Common variable immunodeficiency (CVID) and Crohn's disease (CD) can coexist and this may hinder the diagnosis and management of CD.

We report the case of a 58 year old woman with a history of CVID, who was diagnosed with CD 24 years ago. Initially she received corticosteroids, but developed corticodependence, so azatioprinais initiated. Nevertheless, she suffered new flares and perianal disease, so it was decided to initiate biological treatment (infliximab). Currently, she has received induction and three maintenance doses, with favourable evolution of her CD, and without incidents regarding her previous immunodeficiency.

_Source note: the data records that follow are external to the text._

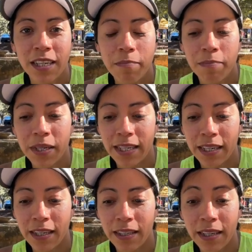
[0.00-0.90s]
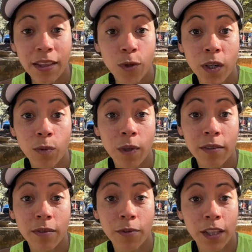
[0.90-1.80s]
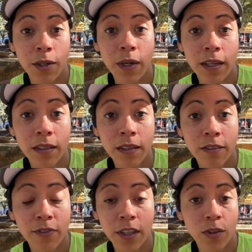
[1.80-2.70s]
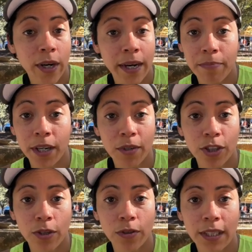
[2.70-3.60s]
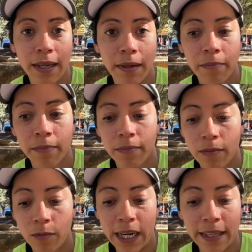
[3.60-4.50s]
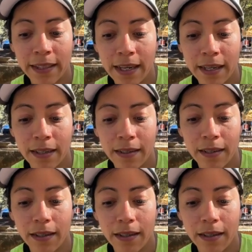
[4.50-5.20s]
but yeah, the run went really well. Felt great pretty much the whole time. Right at the end,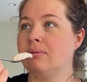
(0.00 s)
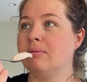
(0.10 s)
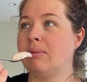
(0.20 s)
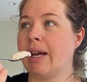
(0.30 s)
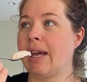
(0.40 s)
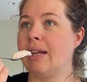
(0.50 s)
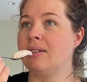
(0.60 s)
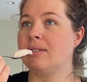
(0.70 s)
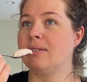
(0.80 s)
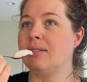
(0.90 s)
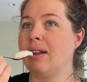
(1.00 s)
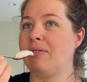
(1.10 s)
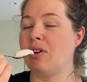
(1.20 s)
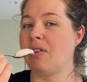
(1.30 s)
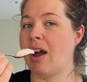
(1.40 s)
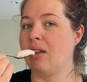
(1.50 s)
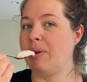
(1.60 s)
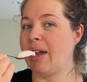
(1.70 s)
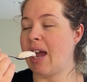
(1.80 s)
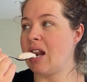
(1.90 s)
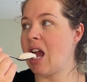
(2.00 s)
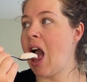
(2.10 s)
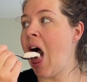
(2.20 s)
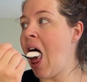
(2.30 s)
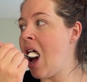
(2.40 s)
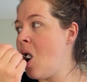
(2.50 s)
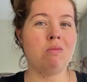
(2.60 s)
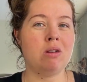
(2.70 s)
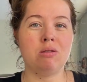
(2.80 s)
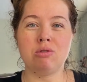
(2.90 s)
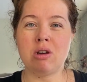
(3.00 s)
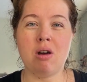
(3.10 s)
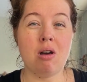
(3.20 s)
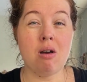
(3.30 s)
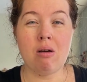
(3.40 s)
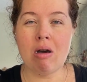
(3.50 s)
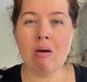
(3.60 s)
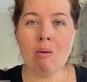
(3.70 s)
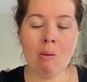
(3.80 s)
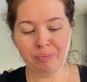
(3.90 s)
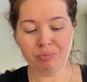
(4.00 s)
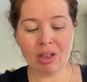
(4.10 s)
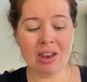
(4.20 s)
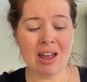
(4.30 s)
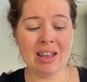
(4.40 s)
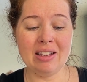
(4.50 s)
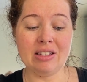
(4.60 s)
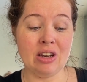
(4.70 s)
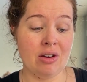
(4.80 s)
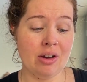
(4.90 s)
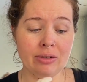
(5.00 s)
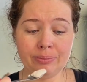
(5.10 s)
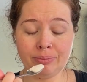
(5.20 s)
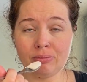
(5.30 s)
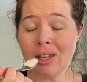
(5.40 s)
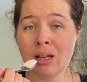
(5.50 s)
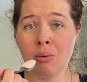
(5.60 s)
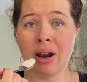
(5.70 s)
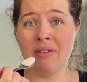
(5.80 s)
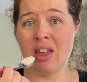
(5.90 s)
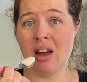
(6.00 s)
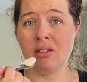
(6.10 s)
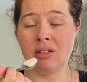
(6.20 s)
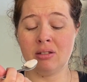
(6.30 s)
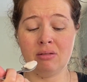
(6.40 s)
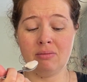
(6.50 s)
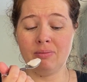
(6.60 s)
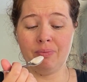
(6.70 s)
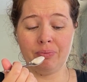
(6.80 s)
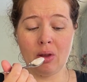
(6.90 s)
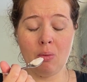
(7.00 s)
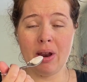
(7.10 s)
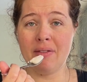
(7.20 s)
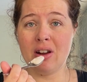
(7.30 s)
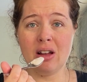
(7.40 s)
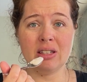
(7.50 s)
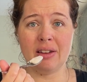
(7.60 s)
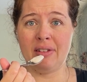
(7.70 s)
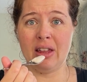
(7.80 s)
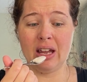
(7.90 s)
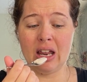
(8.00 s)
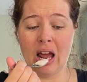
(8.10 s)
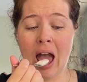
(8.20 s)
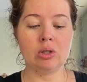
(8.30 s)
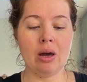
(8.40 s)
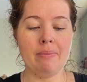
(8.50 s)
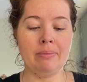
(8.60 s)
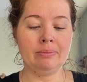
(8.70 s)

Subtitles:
my kids' leftover Halloween candy, and I'll drink hot cocoa, and I eat cereal and whatever else I feel like eating. SoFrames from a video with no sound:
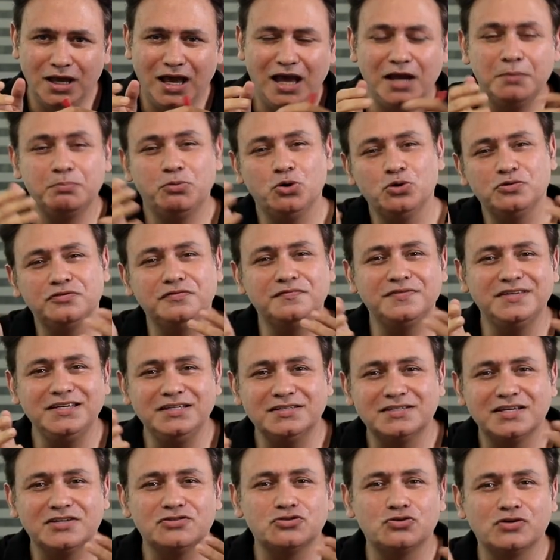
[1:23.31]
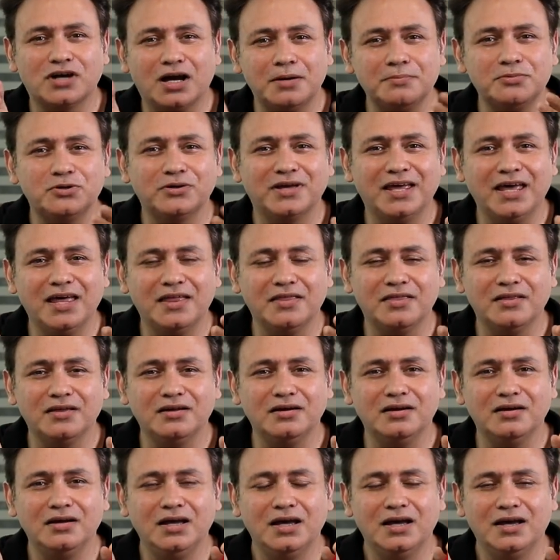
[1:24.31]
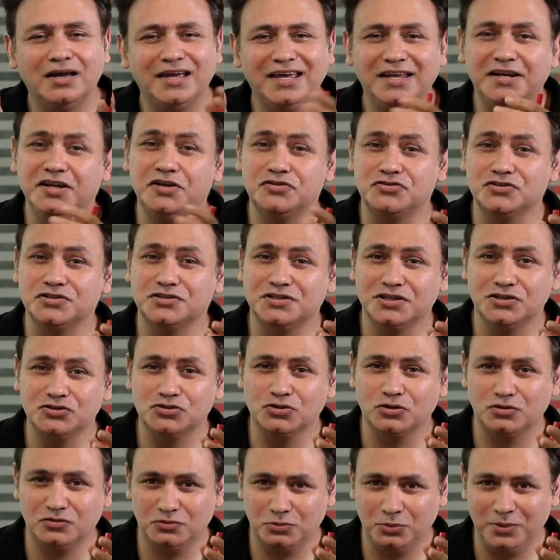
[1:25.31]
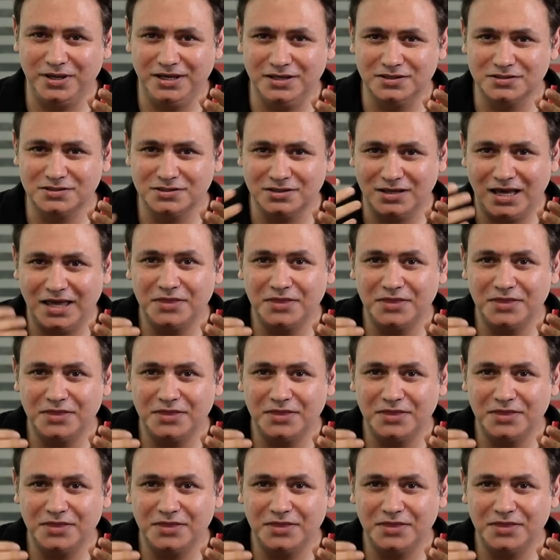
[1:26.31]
And both of these has to come together in interesting sort of ways.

We wish to emphasize that infliximab is safe in patients with such immunodeficiency; in published cases, as in ours, there have not been adverse events, although a tight control should be kept on such patients, due to the increase in the risk of developing infections or malignancies.

英夫利昔单抗治疗可变关节免疫缺陷患者的克罗恩病
常见的可变免疫缺陷(CVID)和克罗恩病(CD)可以共存,这可能会阻碍CD的诊断和治疗。我们报告一例58岁的妇女,有CVID病史,24年前被诊断为CD。最初,她接受皮质类固醇治疗,但后来发展为皮质依赖,因此开始了氮化嘌呤嘌呤治疗。然而,她出现了新的耀斑和肛周疾病,因此决定开始生物治疗(英夫利昔单抗)。目前,她接受了诱导和三次维持剂量,她的乳糜泻发展良好,没有发生与先前免疫缺陷有关的事件。我们希望强调英夫利昔单抗对这种免疫缺陷患者是安全的;在已发表的病例中,与我们的病例一样,没有出现不良事件,尽管由于感染或恶性肿瘤的风险增加,应严格控制这类患者。
本文章由计算机程序翻译,如有差异,请以英文原文为准。